What a year it’s been for Michael Keane: he’s had his first England caps, all but ensured his unfancied Burnley side will remain in the Premier League for next season, and now he’s bagged himself a nomination for the PFA Young Player of the Year award, too.
In a solid 4-4-2, Keane has excelled himself this season as Burnley have turned their home ground, Turf Moor, into a fortress. The England international’s contribution in terms of clearances and blocks is impressive enough, but he has also made no errors leading to goals this season, something many other, more accomplished defenders can’t say this year.
Like Harry Kane, Romelu Lukaku is another man who has found himself nominated for both the Young Player of the Year award and the main prize, too.
It’s not that difficult to see why, though.
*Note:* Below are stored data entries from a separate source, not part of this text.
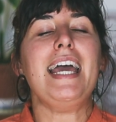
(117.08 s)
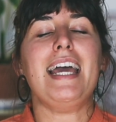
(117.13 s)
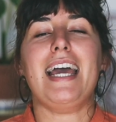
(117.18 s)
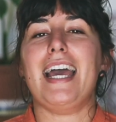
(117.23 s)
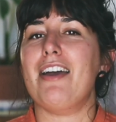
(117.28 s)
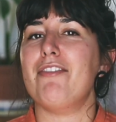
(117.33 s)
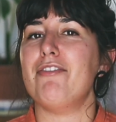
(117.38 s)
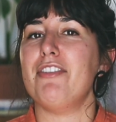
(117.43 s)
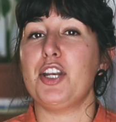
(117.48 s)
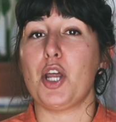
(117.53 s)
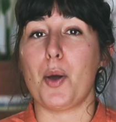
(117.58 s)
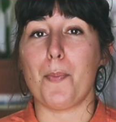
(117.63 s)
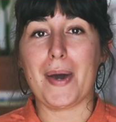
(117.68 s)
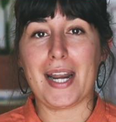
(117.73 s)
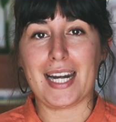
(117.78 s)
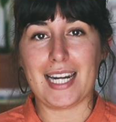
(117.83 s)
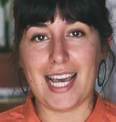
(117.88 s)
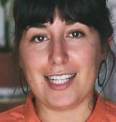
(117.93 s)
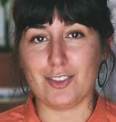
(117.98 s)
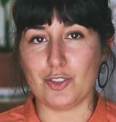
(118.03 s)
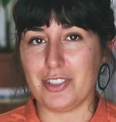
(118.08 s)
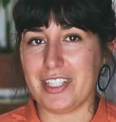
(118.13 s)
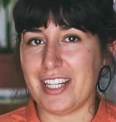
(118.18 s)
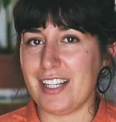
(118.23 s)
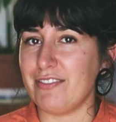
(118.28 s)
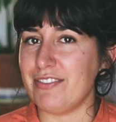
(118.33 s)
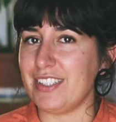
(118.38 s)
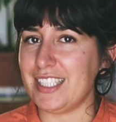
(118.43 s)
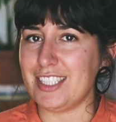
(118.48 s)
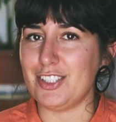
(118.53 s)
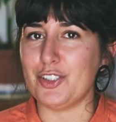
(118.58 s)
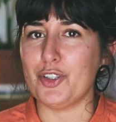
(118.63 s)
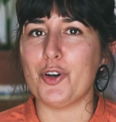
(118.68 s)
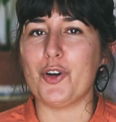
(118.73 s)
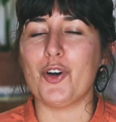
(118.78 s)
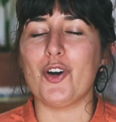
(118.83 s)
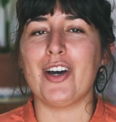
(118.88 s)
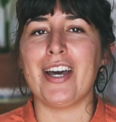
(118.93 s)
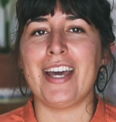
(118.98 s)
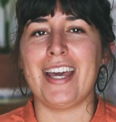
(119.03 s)
eh, ve ne ho parlato nel
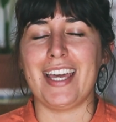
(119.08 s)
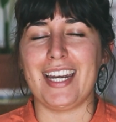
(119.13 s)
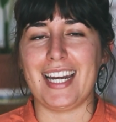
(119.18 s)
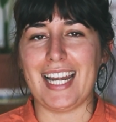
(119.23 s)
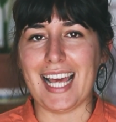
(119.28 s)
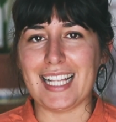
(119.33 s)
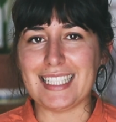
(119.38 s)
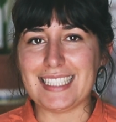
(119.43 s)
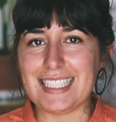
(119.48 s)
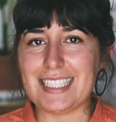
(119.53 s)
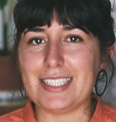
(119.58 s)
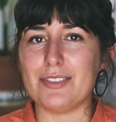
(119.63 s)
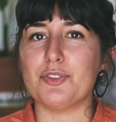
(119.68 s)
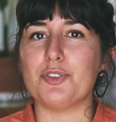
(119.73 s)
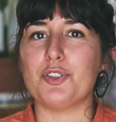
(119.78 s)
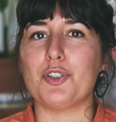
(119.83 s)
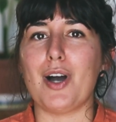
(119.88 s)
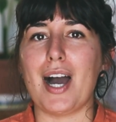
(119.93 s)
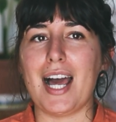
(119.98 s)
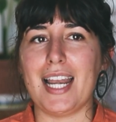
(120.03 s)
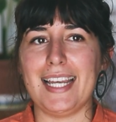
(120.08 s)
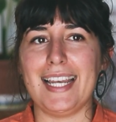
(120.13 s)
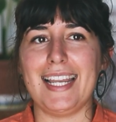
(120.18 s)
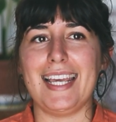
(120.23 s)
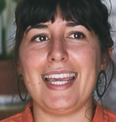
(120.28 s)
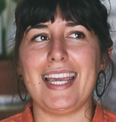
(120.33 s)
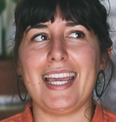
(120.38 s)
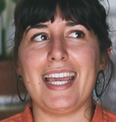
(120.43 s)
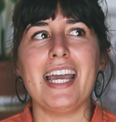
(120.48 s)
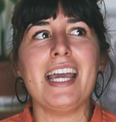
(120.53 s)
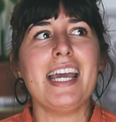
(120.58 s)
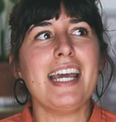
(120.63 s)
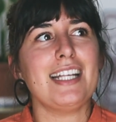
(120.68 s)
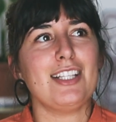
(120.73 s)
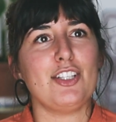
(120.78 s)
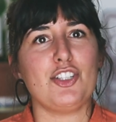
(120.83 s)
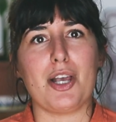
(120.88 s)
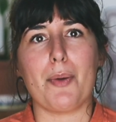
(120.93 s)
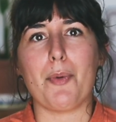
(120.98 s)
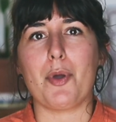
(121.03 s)
video eh, relativo alle,
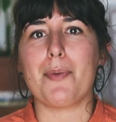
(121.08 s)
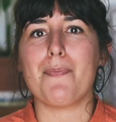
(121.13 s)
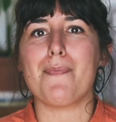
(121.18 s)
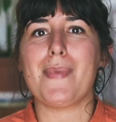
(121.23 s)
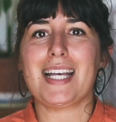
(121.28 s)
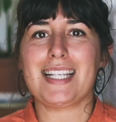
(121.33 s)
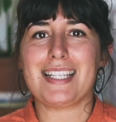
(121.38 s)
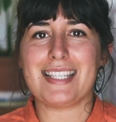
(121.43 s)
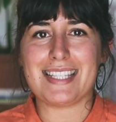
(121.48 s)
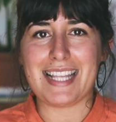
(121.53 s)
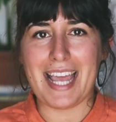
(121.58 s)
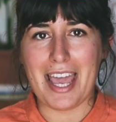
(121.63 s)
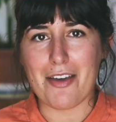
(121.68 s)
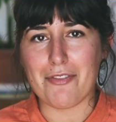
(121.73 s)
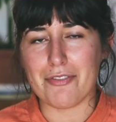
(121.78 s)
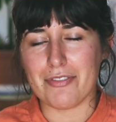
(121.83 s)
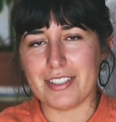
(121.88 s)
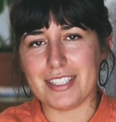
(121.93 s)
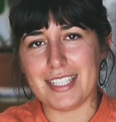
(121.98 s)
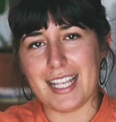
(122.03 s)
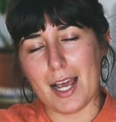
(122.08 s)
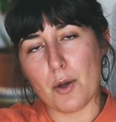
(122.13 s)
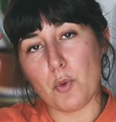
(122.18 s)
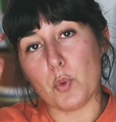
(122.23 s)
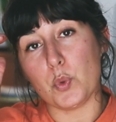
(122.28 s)
diciamo, i must have della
He has scored 23 goals and made six assists this season for a team who were struggling just before Christmas, but who have come back strongly in the second half of the season as they look to qualify for Europe.
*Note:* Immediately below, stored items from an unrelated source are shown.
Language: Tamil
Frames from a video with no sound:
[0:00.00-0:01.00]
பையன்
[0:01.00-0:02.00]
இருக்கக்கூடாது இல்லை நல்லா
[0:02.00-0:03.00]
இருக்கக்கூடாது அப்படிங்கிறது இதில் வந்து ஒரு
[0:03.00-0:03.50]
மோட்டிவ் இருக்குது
Perhaps the biggest surprise pick in the Young Player of the Year nominations, Pickford is probably the only bright spot in Sunderland’s dismal season.
The young English goalkeeper has kept many scorelines respectable for the Black Cats this season, and although he’ll have been demoralised the number of the goals he’s conceded, he can hold his head high.
If (when) Sunderland go down this season, he’ll surely find himself another Premier League club willing if not eager to snap him up, though. His future – more than most of his teammates – is in his own hands.
After a tough start to life in Manchester, Leroy Sane was given his chance by manager Pep Guardiola. And the Catalan won’t regret it.
Sane’s four goals and one assist in the Premier League this season don’t tell the whole story, unfortunately. He terrorises defences with his pace and dribbling ability, giving City’s star-studded team an outlet in behind the opposition’s defence.
More to the point, though, those qualities scare defenders, making sure that coming up against Sane isn’t just a physical task, it’s also a mental one.